While most Caribbean countries have not yet released year-end tourism numbers and earnings for 2016, Jamaica's numbers point to a record-setting year coupled with an upbeat forecast for 2017.
"We'll end the year having welcomed 2.2 million stopover arrivals and 1.7 cruise passengers, which represent $2.7 billion in tourism revenues," the country's minister of tourism, Edmund Bartlett, said.
By comparison, Jamaica recorded 2.1 million stopover visitors and 1.5 million cruise arrivals in 2015.
The U.S., Jamaica's primary source market, grew by 4.6% this year.
Regarding the cruise numbers, Bartlett cited the calls of six cruise ships on one day, Dec. 14, in the ports of Falmouth, Montego Bay, Ocho Rios and Kingston, a feat that's only happened once before in the past four years.
"Kingston as a cruise port is getting a great response," Bartlett said. "The port and the city have great potential, and we hope to see more ships calling there."
The island's accommodations sector witnessed a boost in room stock in 2016. The on-island room count this winter season totaled more than 26,000 rooms, a 15% increase over a year ago.
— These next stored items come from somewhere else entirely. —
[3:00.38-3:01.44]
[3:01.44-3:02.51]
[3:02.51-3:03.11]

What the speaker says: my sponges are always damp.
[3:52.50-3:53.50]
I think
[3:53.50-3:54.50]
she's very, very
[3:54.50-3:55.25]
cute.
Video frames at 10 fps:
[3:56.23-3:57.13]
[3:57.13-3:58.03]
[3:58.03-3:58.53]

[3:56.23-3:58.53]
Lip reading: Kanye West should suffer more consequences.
Bartlett hinted at "a number of new brands to be announced in the first quarter of 2017, which will add 10,000 new rooms in the next few years."
More for 2017
"Throughout 2017, we will continue our focus on health and wellness offerings, shopping, culinary tourism and the meetings and convention sector as well as all facets of leisure tourism," Bartlett said.
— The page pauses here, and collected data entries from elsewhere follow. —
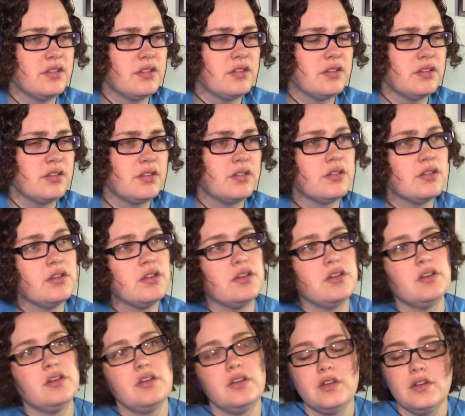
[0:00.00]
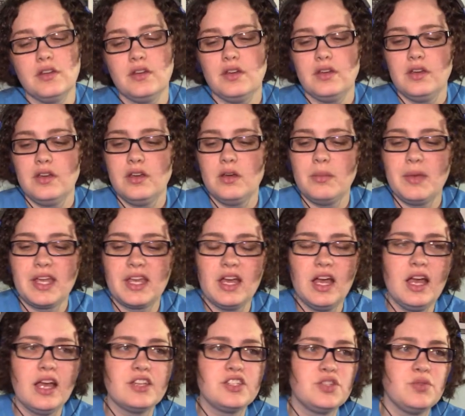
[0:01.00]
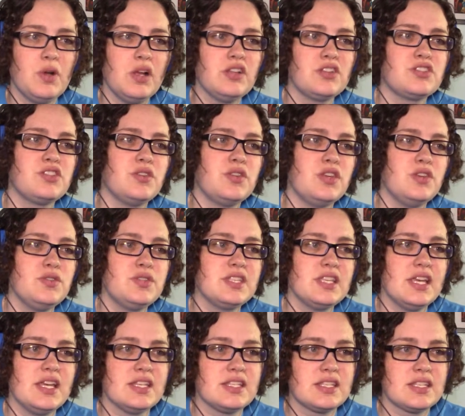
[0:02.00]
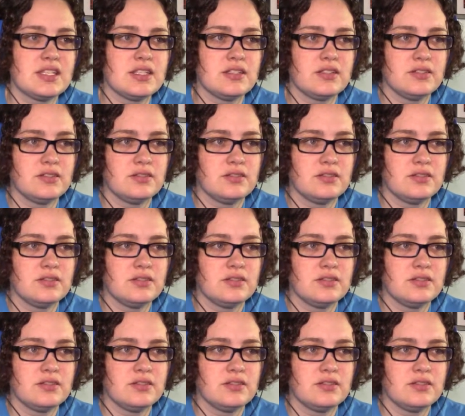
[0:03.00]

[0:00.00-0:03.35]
Oh my gosh, you all are so useless.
A new tourist attraction could be in the works: Preliminary work for resuscitating Jamaica's rail network is set to begin early this winter, with the first phase set to connect Montego Bay with Appleton on the island's southwest coast, a distance of approximately 75 miles.
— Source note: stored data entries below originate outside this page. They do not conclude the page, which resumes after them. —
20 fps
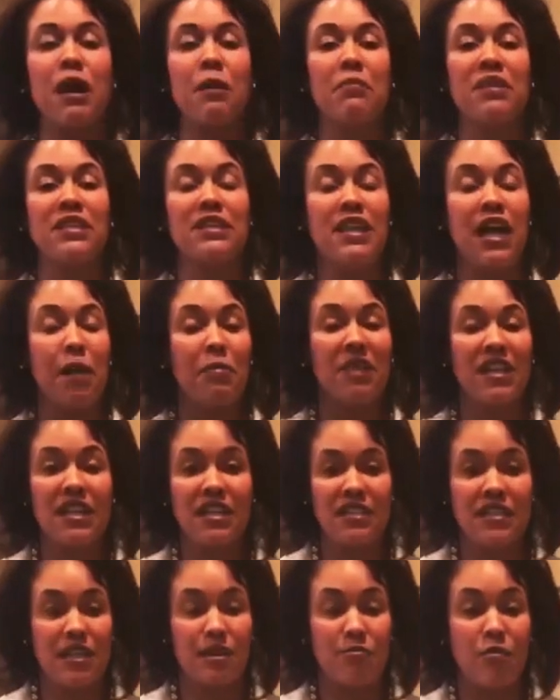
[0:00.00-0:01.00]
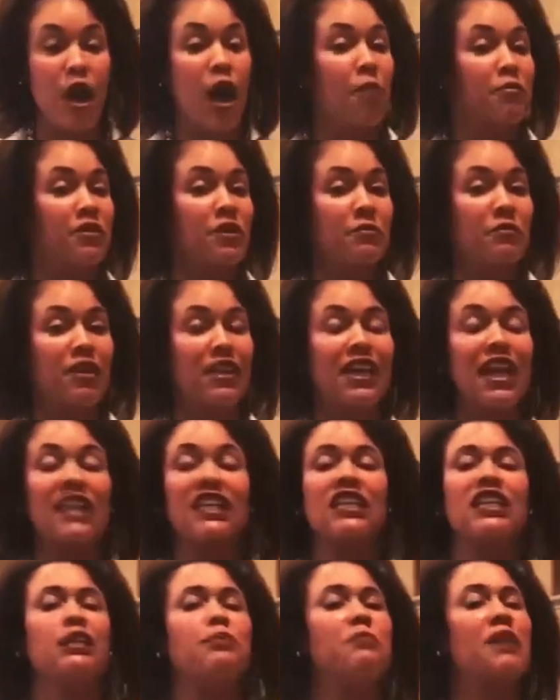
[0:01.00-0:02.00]
my metabolism optimal
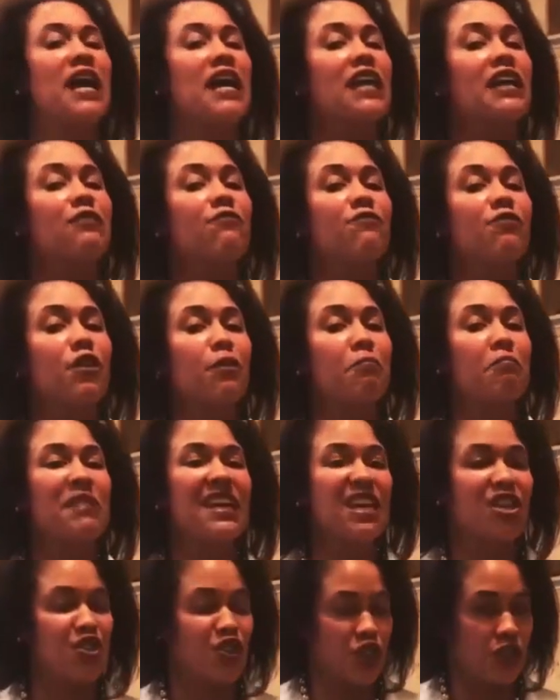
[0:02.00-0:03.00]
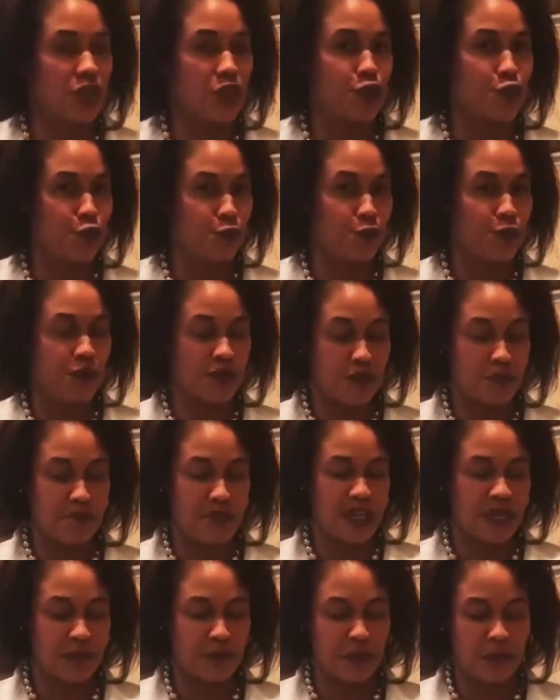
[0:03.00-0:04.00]
and keep my inflammation to the
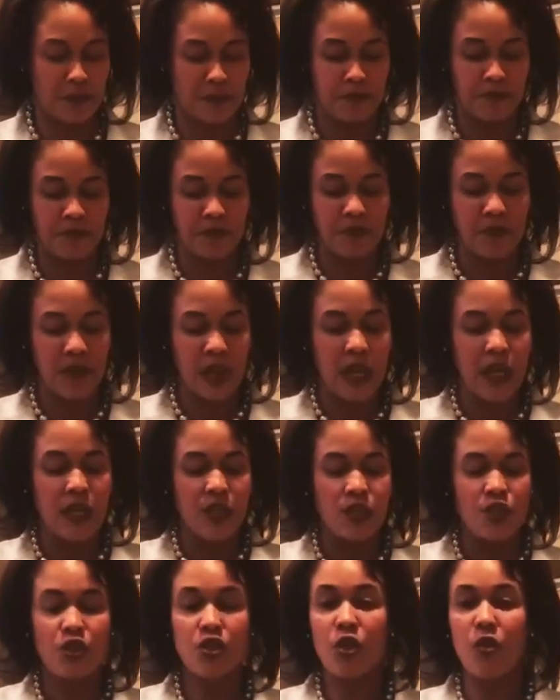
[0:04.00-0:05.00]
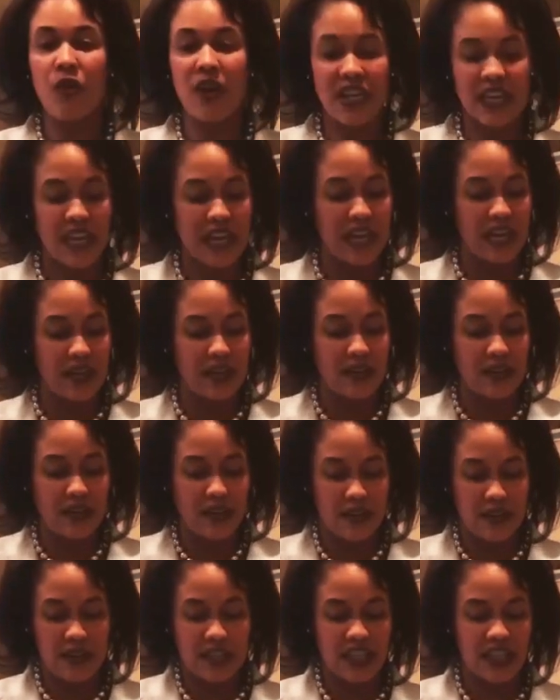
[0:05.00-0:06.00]
minimum. So again,
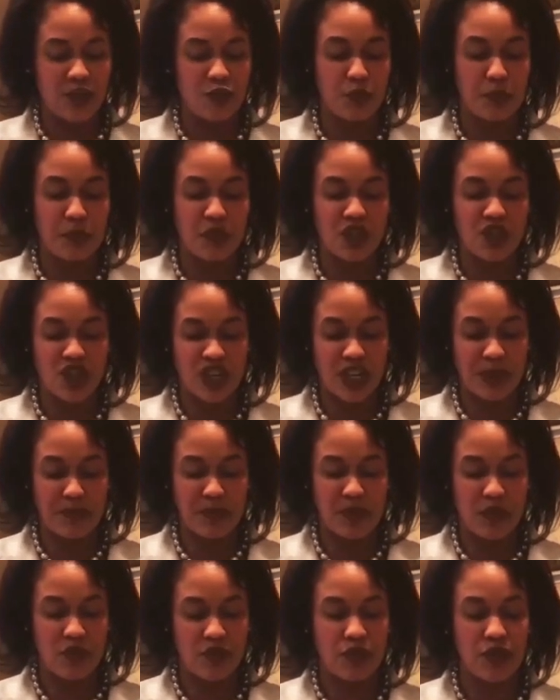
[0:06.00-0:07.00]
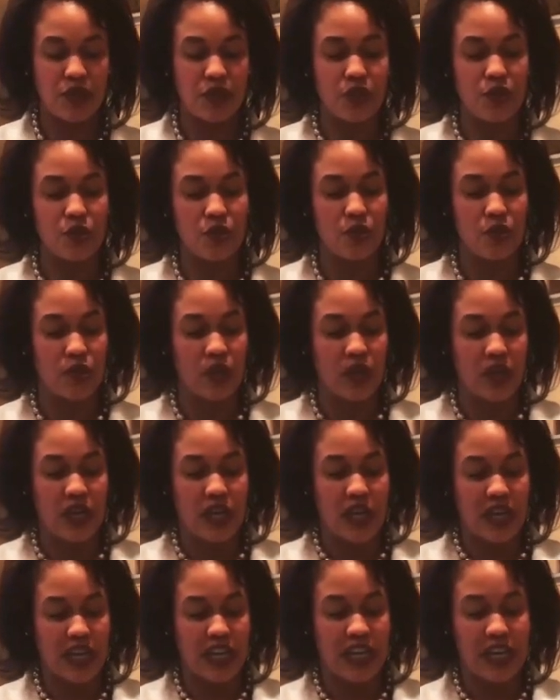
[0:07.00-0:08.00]
these would be shipped to you
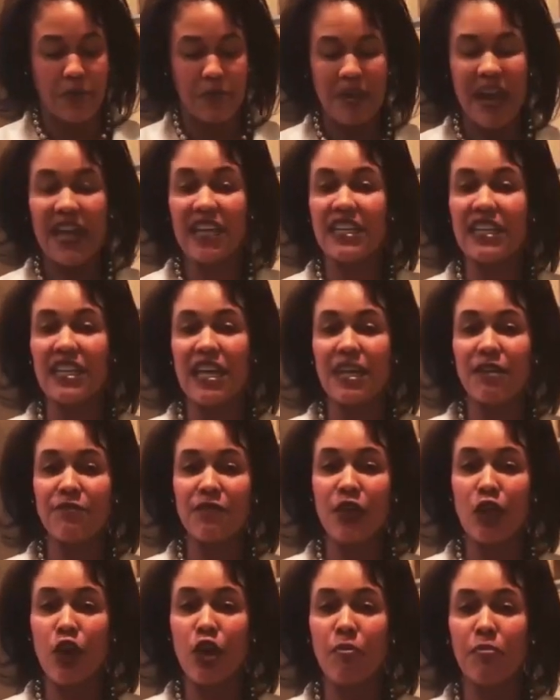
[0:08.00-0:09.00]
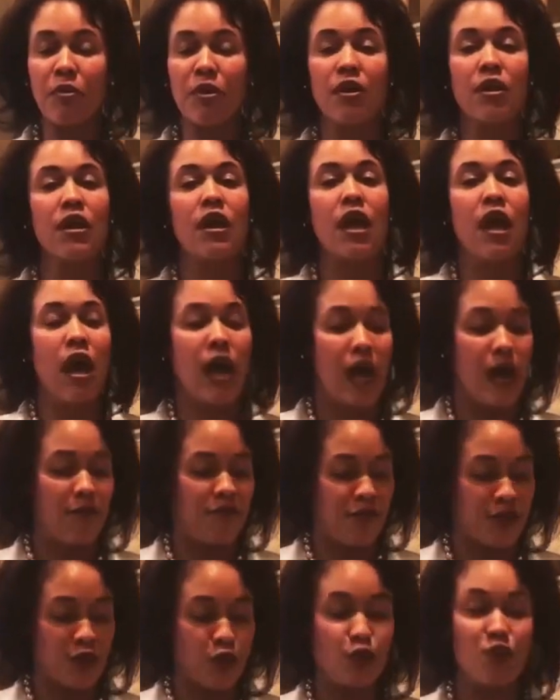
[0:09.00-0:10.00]
in a padded envelope uh,
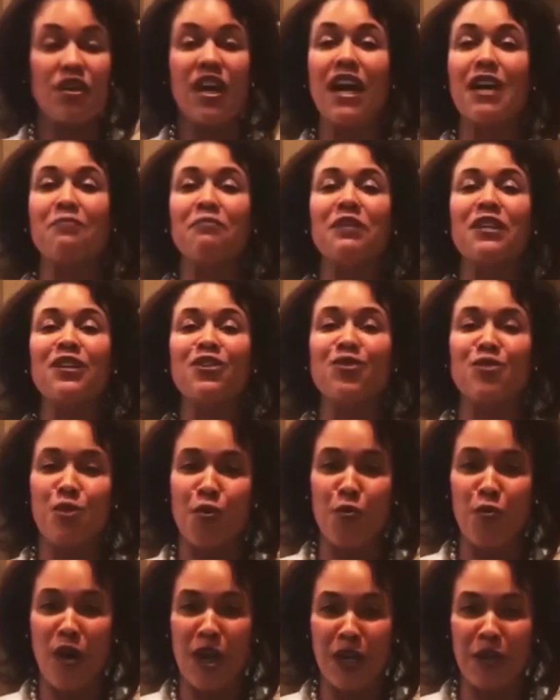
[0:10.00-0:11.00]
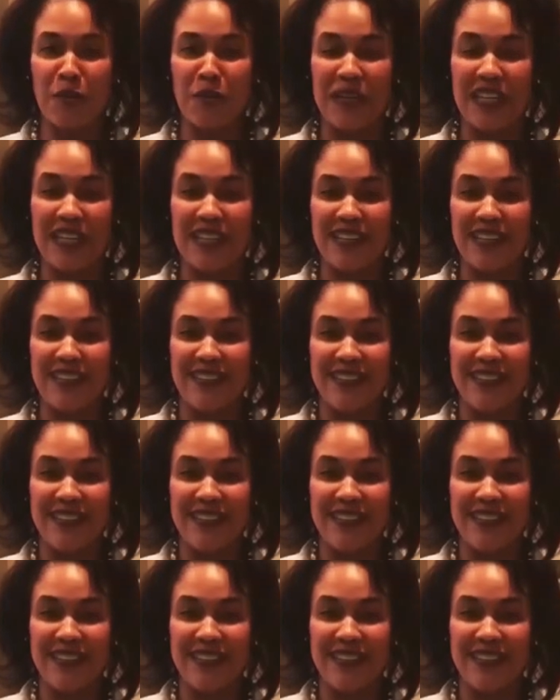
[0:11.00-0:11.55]
for you to administer one a week.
For 2017, air connectivity will continue to be a challenge, the minister said.
He said Jamaica would focus on new markets such as China, Argentina, Brazil, Eastern Europe and India. "Visitors from these countries and areas are coming to Jamaica through the U.S., Canada and London, and we have to work to sustain ease of access through reliable routes and networks," he said.